[jira] [Commented] (CALCITE-3836) The hash codes of RelNodes are unreliable

Julian Hyde (Jira) Thu, 05 Mar 2020 09:56:22 -0800


    [ 
https://issues.apache.org/jira/browse/CALCITE-3836?page=com.atlassian.jira.plugin.system.issuetabpanels:comment-tabpanel&focusedCommentId=17052386#comment-17052386
 ]


Julian Hyde commented on CALCITE-3836:
--------------------------------------

I agree that determinism is useful, although not at all costs. But if you want 
determinism, avoid data structures whose order is affected by random elements. 
E.g. if you need deterministic iteration order over a map, use a LinkedHashMap 
rather than a HashMap.

You should accept that hash codes are intrinsically chaotic - that is their 
purpose.

it's ironic that what started this discussion was me making 
AbstractRelNode.hashCode() final - with the explicit goal, and instruction, for 
people to devise their own keys for RelNodes that met their particular purpose. 
I stand by that advice.

> The hash codes of RelNodes are unreliable
> -----------------------------------------
>
>                 Key: CALCITE-3836
>                 URL: https://issues.apache.org/jira/browse/CALCITE-3836
>             Project: Calcite
>          Issue Type: Improvement
>          Components: core
>            Reporter: Liya Fan
>            Priority: Minor
>              Labels: pull-request-available
>          Time Spent: 1.5h
>  Remaining Estimate: 0h
>
> For all sub-classes of AbstractRelNode, the {{hashCode}} methods depend on 
> {{AbstractRelNode#hashCode}}, because it is declared as final. 
> {{AbstractRelNode#hashCode}} depends on {{Object#hashCode}}, which is called 
> identify hash code.

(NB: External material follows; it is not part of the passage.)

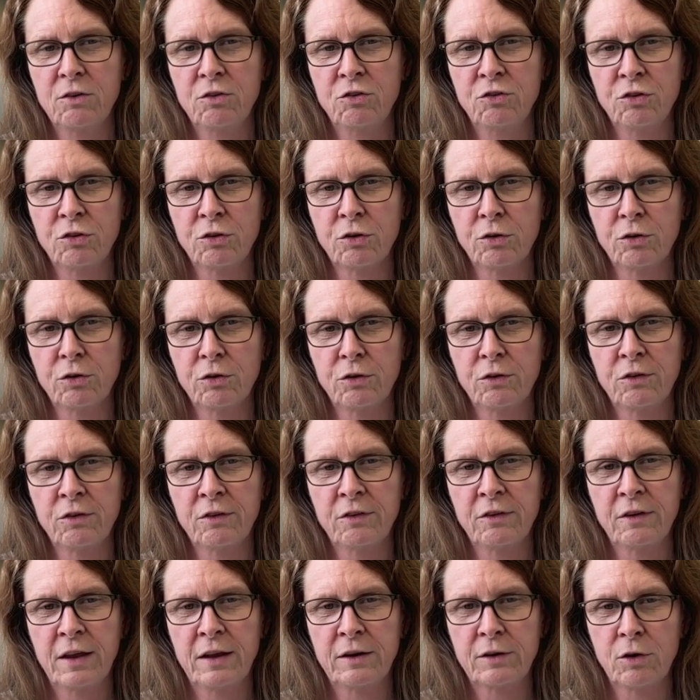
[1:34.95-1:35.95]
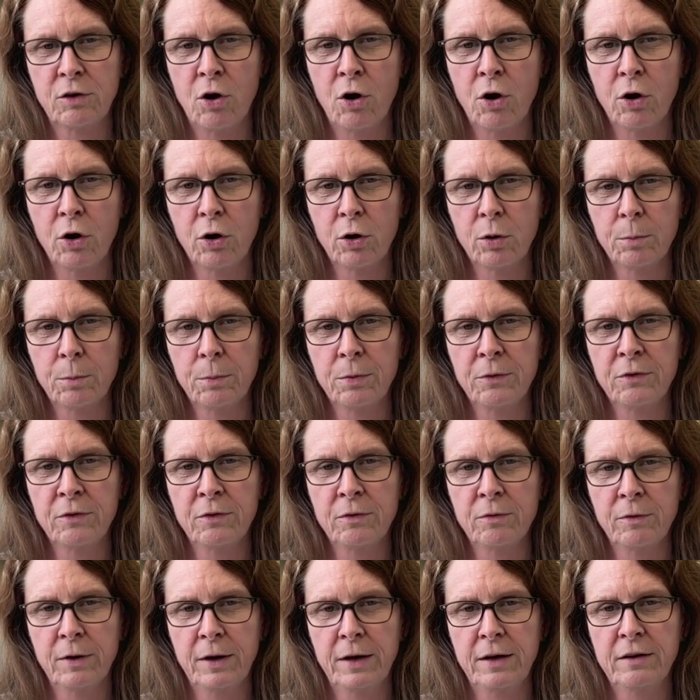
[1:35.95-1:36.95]
sugars and carbs,
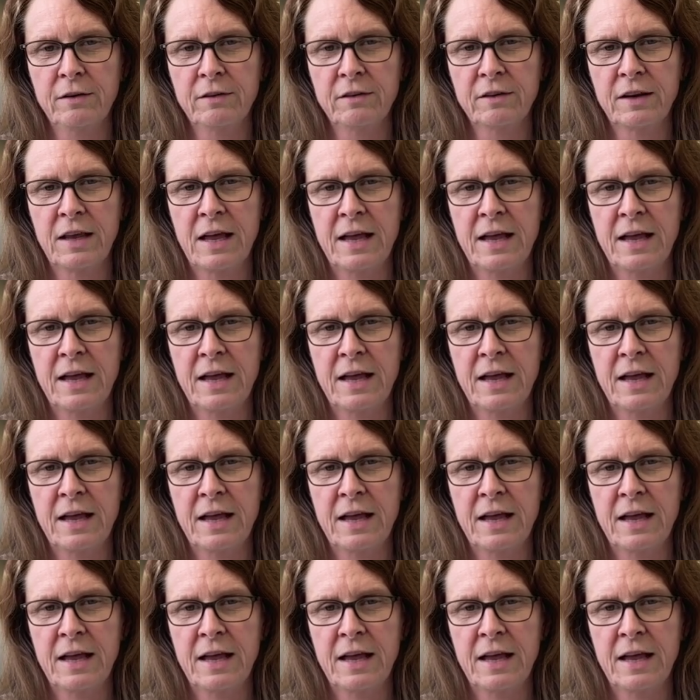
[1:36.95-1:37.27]
right?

The details of identity hash code depends on the specific 
> JVM implementation. For many JVMs, the implementation is based on the object 
> address in the memory. The problem is that, the address of an object may 
> change in a JVM, due to GC, memory contraction, etc. So the hash code of an 
> object may change, even if the content of the object is not changed (This can 
> be confirmed from the JavaDoc of {{Object#hashCode}}).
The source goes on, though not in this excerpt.